(Stored dataset items)
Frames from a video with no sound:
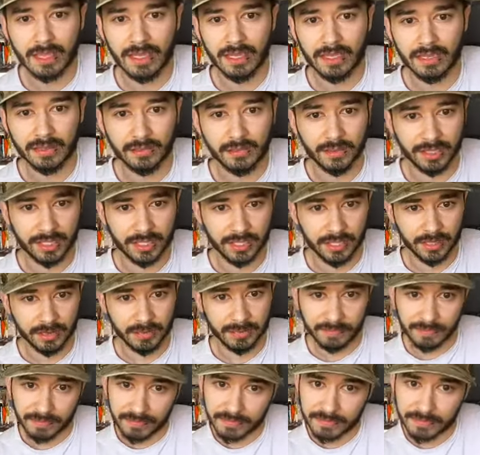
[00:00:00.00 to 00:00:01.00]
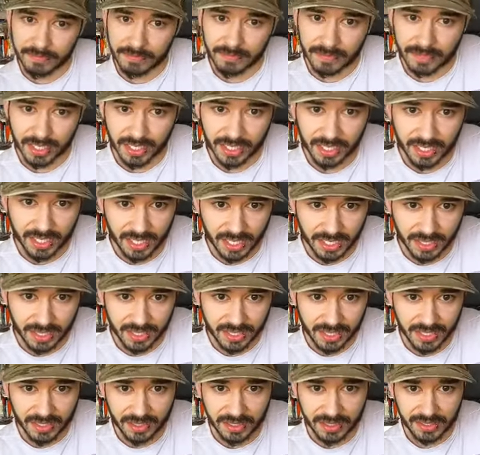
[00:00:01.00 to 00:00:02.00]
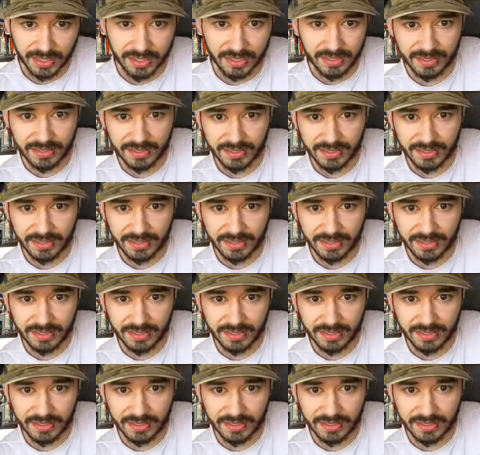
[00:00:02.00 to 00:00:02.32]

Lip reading: What's up? Hey Kathy, how are you?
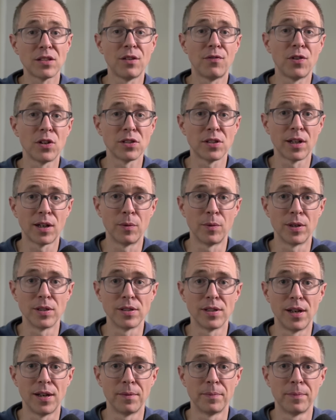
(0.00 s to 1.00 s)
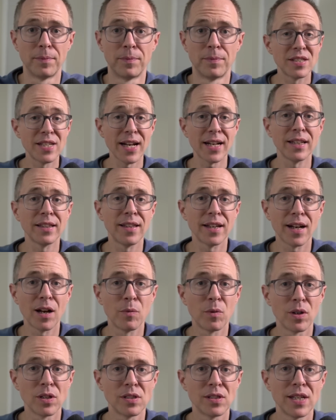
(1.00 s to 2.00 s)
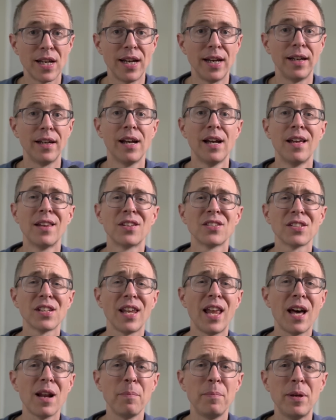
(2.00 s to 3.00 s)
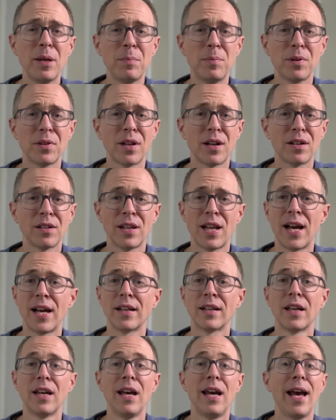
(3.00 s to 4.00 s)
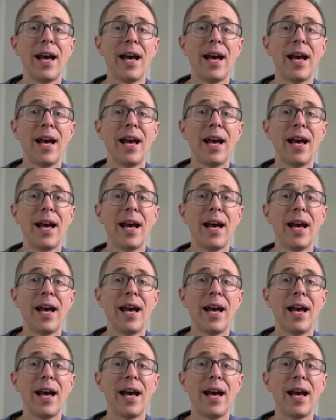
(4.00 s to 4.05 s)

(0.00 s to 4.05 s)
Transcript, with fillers: That's the first thing I want to say. The second thing I want to say there's a lot of people that are like,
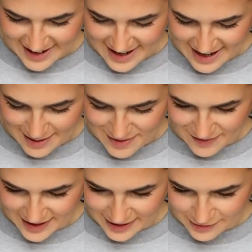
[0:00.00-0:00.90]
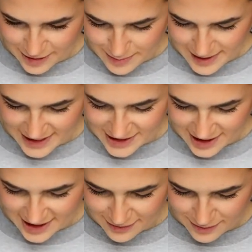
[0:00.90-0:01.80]
Let me find a group
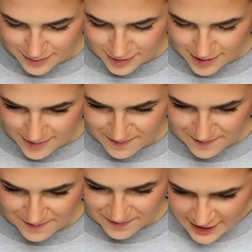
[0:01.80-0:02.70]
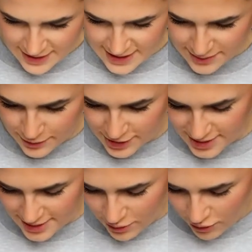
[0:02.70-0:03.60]
picture from prom. So this
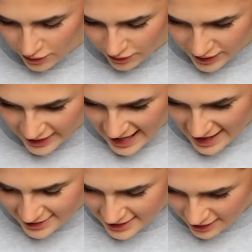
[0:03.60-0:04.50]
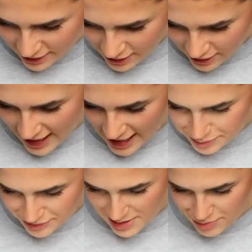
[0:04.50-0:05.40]
was all the gals that
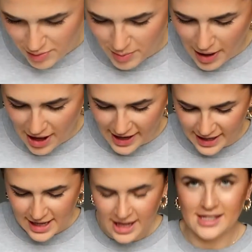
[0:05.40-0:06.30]
had pre-prom at mine.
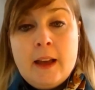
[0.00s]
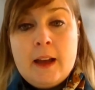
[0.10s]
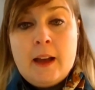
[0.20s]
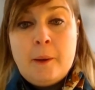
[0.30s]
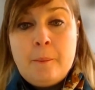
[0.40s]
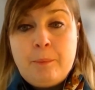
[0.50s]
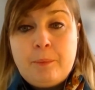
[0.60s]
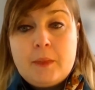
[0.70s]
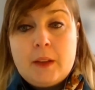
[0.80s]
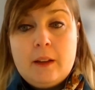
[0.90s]

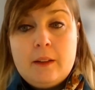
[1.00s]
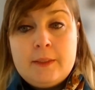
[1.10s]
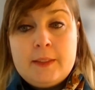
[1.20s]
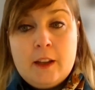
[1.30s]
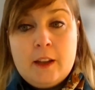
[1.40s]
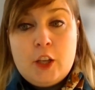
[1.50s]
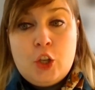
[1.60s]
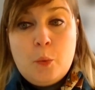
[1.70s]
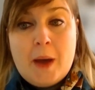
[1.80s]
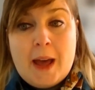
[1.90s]
The
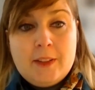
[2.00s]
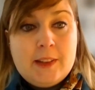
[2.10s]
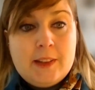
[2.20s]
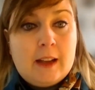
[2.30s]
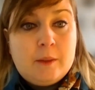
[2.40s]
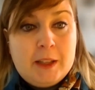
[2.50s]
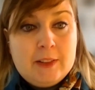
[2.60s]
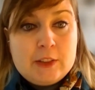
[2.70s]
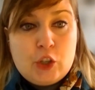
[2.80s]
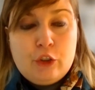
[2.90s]
US
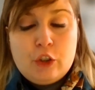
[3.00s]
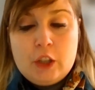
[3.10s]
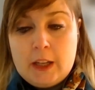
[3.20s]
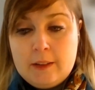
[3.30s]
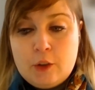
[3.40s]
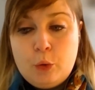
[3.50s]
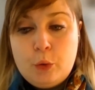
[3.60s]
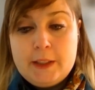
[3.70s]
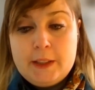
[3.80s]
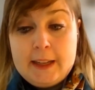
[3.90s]
administration is
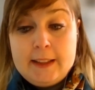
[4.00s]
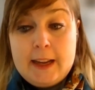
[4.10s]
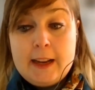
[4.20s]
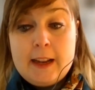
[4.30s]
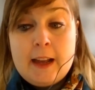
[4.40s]
coordinating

» **ABOUT THIS EXERCISE**: Each line of the records that contains the string "with" must be copied.

» **SOLVED EXERCISE**:
Frames from a video with no sound:
Transcript, with fillers: That's the first thing I want to say. The second thing I want to say there's a lot of people that are like,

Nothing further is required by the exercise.